** The task **
Would you transcribe the lines running from the one that holds "[0:03.20-0:04.27]" to the last line of the records? Leave every picture out.
[Opening Records to use section]
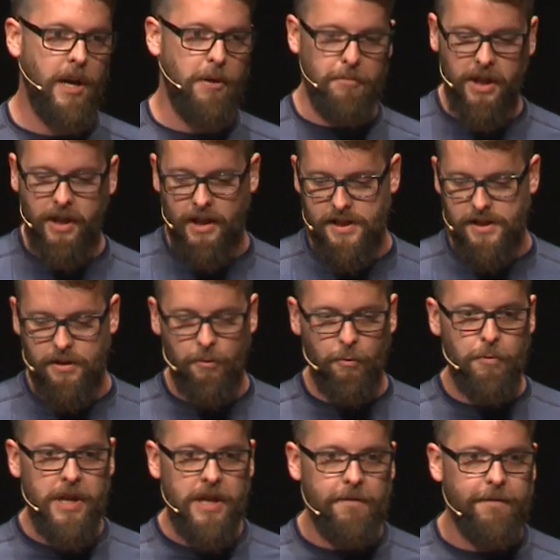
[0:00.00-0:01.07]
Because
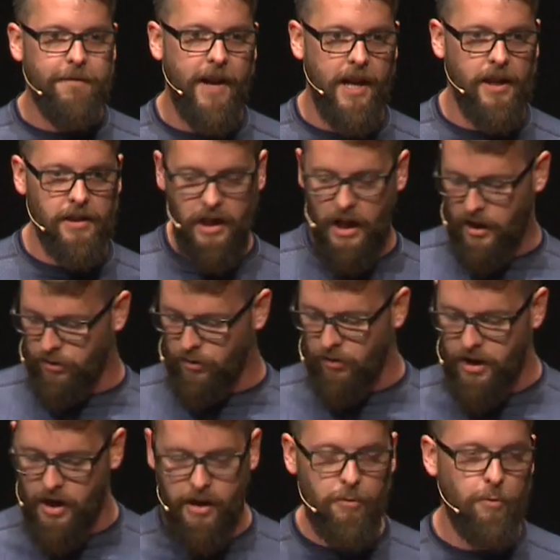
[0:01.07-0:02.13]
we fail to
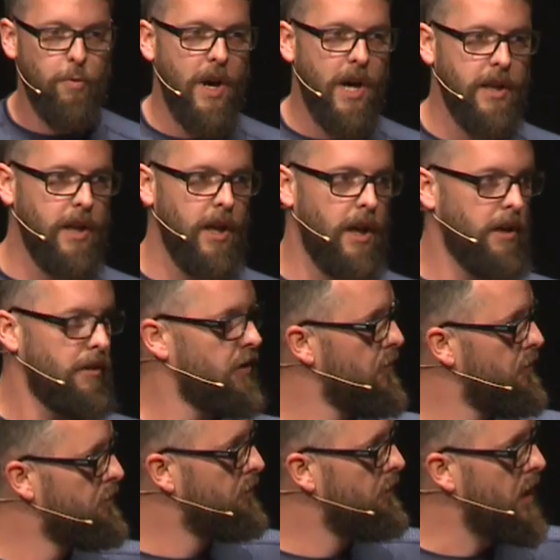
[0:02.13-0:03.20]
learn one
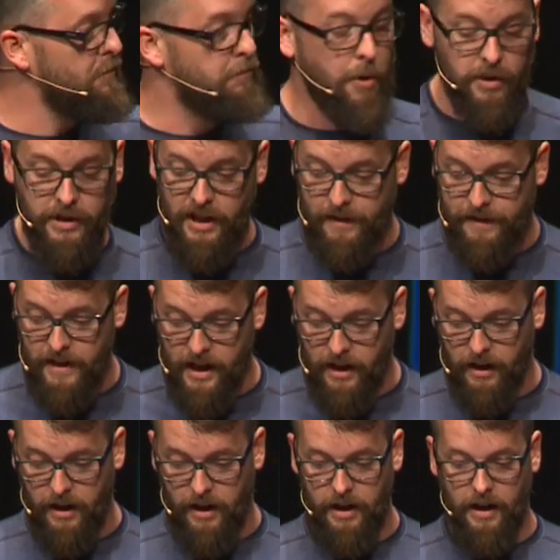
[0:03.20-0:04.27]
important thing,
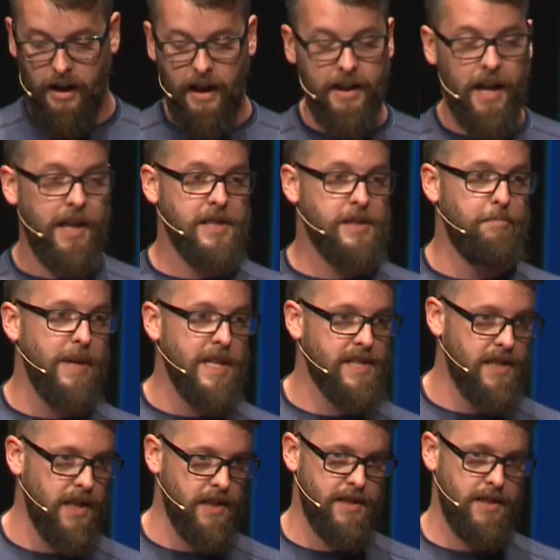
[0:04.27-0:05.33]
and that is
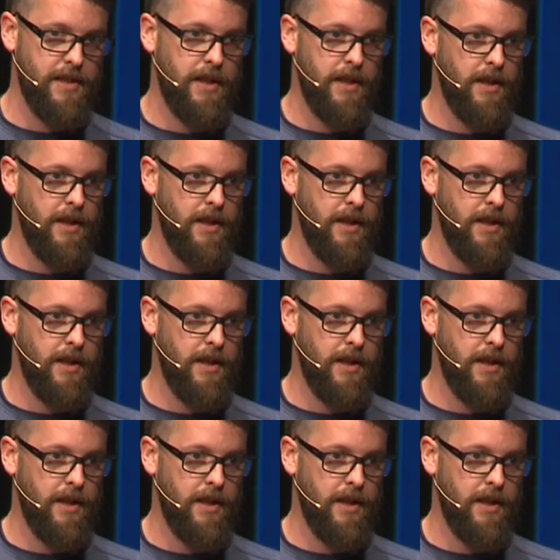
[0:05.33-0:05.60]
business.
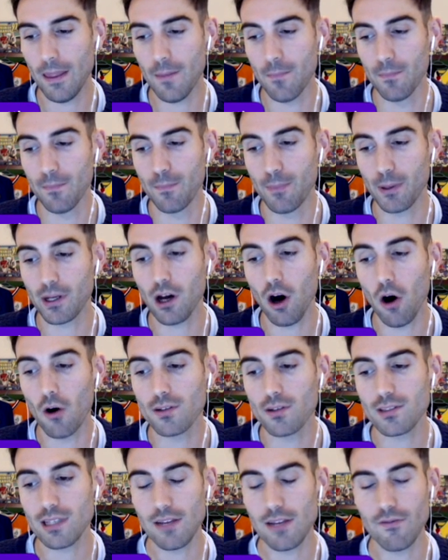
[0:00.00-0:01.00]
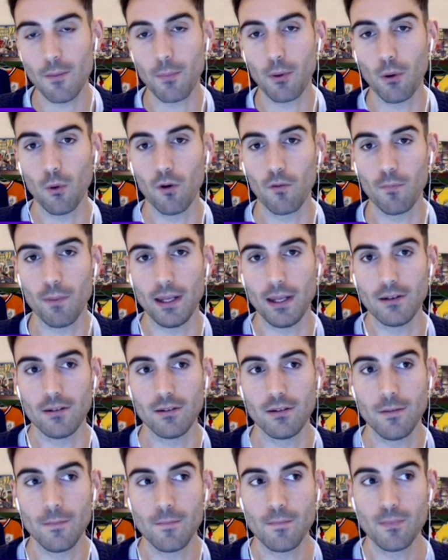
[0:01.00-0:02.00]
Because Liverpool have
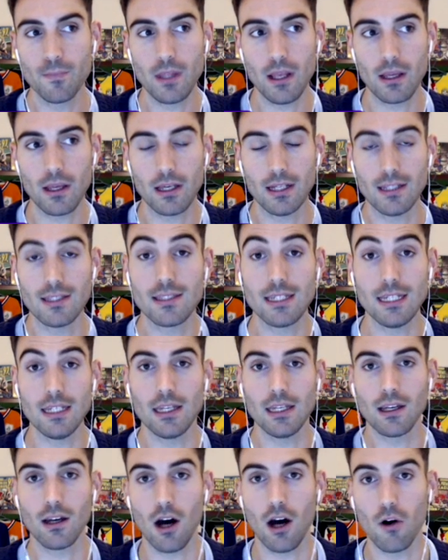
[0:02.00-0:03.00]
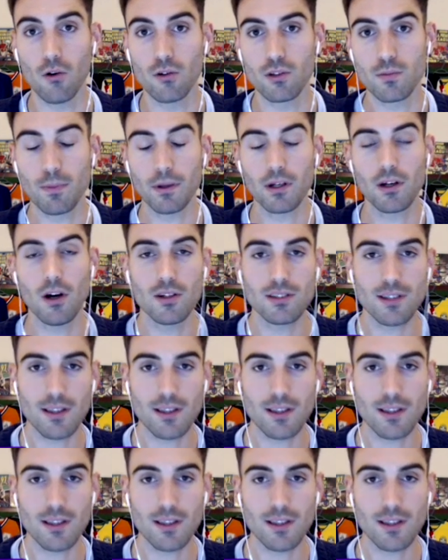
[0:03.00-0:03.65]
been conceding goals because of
[Closing Records to use section]
** Exercise output **
[0:03.20-0:04.27]
important thing,
[0:04.27-0:05.33]
and that is
[0:05.33-0:05.60]
business.
[0:00.00-0:01.00]
[0:01.00-0:02.00]
Because Liverpool have
[0:02.00-0:03.00]
[0:03.00-0:03.65]
been conceding goals because of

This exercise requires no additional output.